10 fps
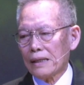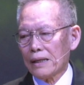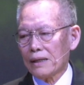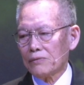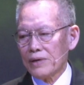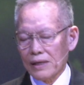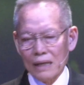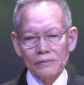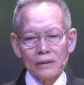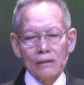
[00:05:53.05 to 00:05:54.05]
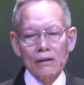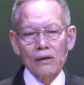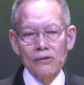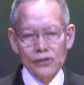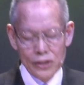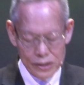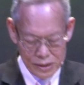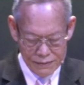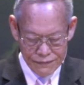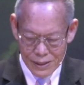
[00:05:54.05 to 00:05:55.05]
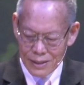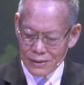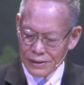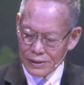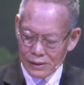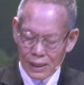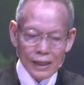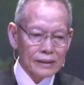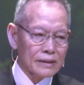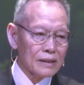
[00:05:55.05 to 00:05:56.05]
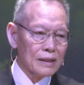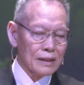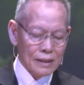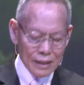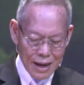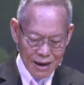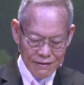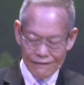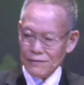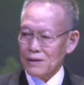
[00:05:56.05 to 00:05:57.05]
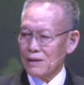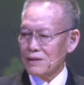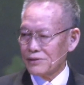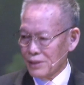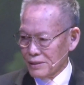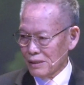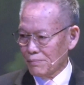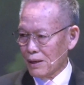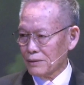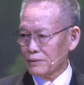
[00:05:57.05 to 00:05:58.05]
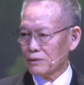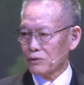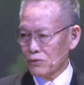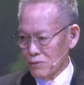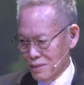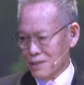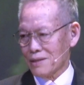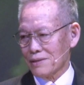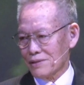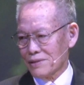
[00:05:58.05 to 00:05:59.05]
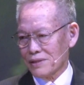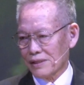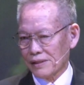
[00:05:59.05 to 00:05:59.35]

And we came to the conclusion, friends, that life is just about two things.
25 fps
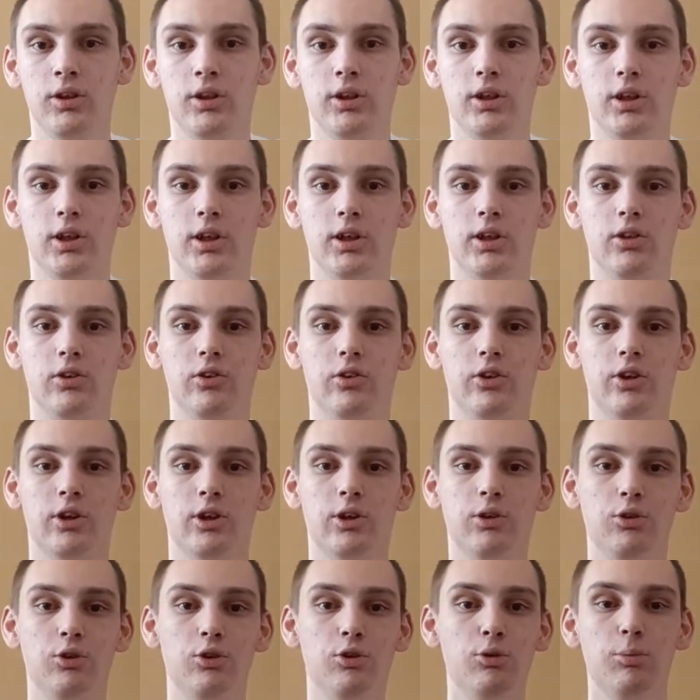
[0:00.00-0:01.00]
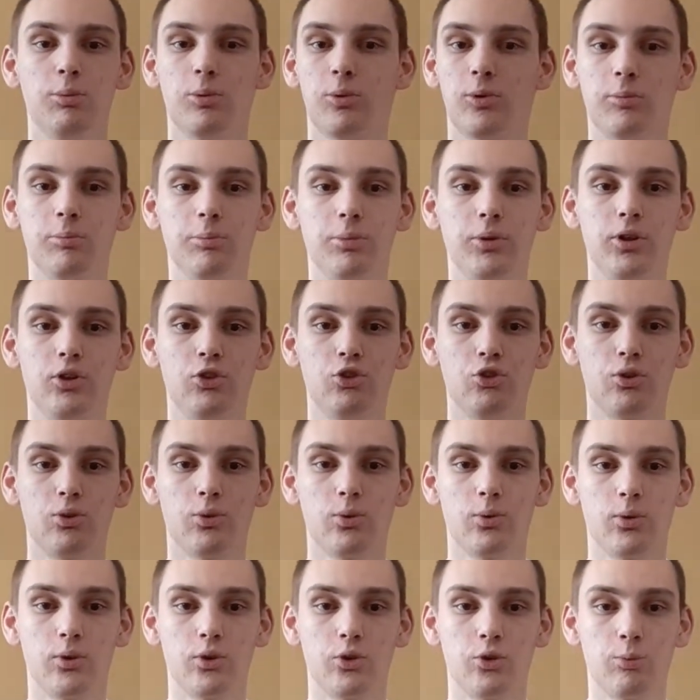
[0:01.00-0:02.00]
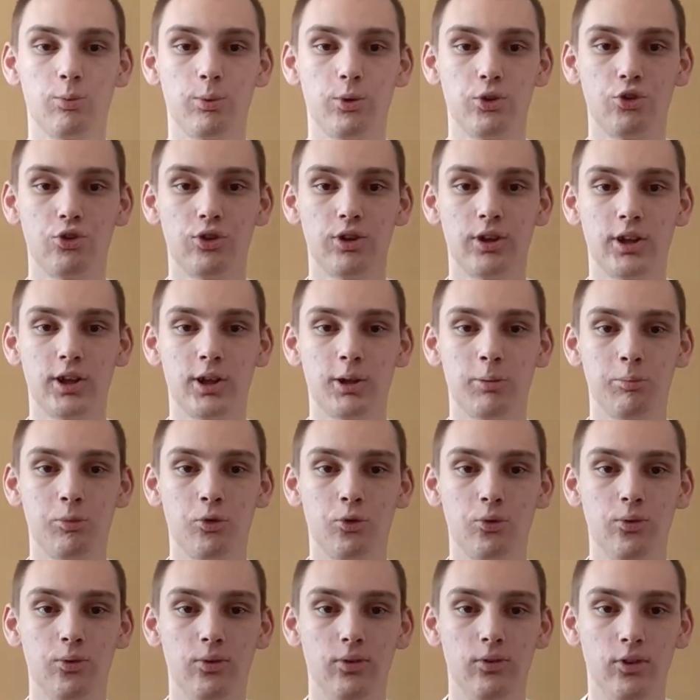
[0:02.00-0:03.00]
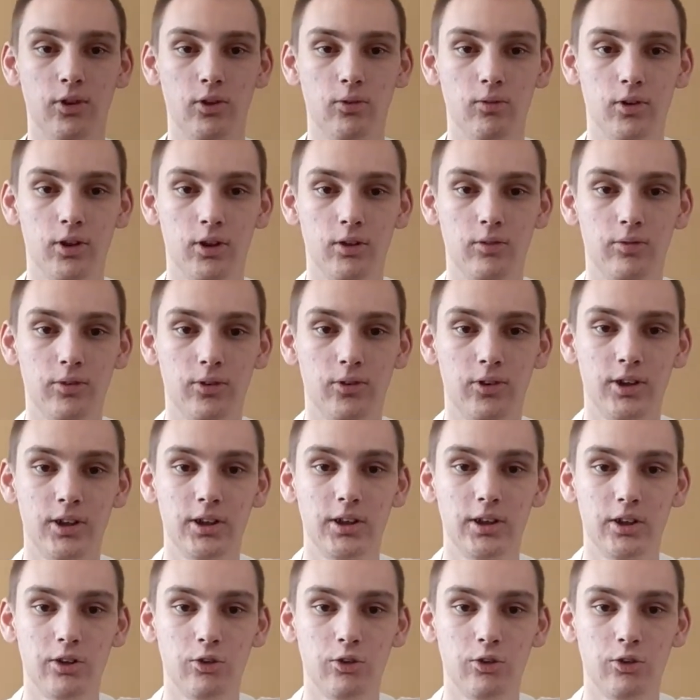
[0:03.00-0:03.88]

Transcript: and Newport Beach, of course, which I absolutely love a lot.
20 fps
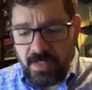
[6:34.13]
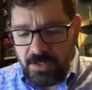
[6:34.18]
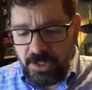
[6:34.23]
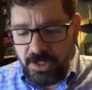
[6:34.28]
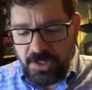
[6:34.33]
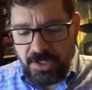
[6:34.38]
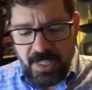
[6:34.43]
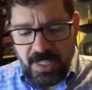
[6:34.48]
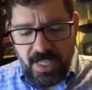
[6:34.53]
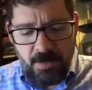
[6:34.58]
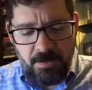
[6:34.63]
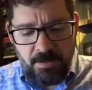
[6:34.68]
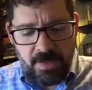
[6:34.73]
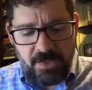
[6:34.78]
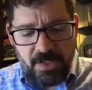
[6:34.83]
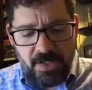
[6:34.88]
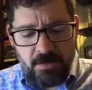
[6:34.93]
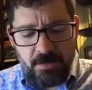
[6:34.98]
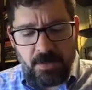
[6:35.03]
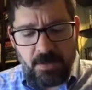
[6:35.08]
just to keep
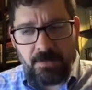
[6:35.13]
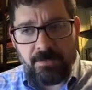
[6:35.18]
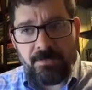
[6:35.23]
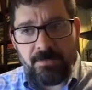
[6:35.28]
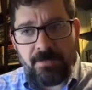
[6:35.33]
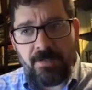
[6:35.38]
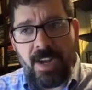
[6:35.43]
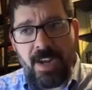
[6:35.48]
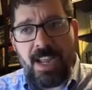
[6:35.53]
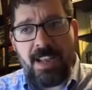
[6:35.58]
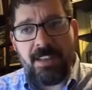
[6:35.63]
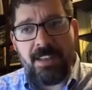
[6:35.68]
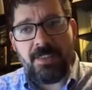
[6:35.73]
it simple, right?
•••••
▶ **PROBLEM TO SOLVE**
Copy all of the listing word for word, minus the images.

▶ **WRITTEN RESPONSE**
10 fps
[00:05:53.05 to 00:05:54.05]
[00:05:54.05 to 00:05:55.05]
[00:05:55.05 to 00:05:56.05]
[00:05:56.05 to 00:05:57.05]
[00:05:57.05 to 00:05:58.05]
[00:05:58.05 to 00:05:59.05]
[00:05:59.05 to 00:05:59.35]

And we came to the conclusion, friends, that life is just about two things.
25 fps
[0:00.00-0:01.00]
[0:01.00-0:02.00]
[0:02.00-0:03.00]
[0:03.00-0:03.88]

Transcript: and Newport Beach, of course, which I absolutely love a lot.
20 fps
[6:34.13]
[6:34.18]
[6:34.23]
[6:34.28]
[6:34.33]
[6:34.38]
[6:34.43]
[6:34.48]
[6:34.53]
[6:34.58]
[6:34.63]
[6:34.68]
[6:34.73]
[6:34.78]
[6:34.83]
[6:34.88]
[6:34.93]
[6:34.98]
[6:35.03]
[6:35.08]
just to keep
[6:35.13]
[6:35.18]
[6:35.23]
[6:35.28]
[6:35.33]
[6:35.38]
[6:35.43]
[6:35.48]
[6:35.53]
[6:35.58]
[6:35.63]
[6:35.68]
[6:35.73]
it simple, right?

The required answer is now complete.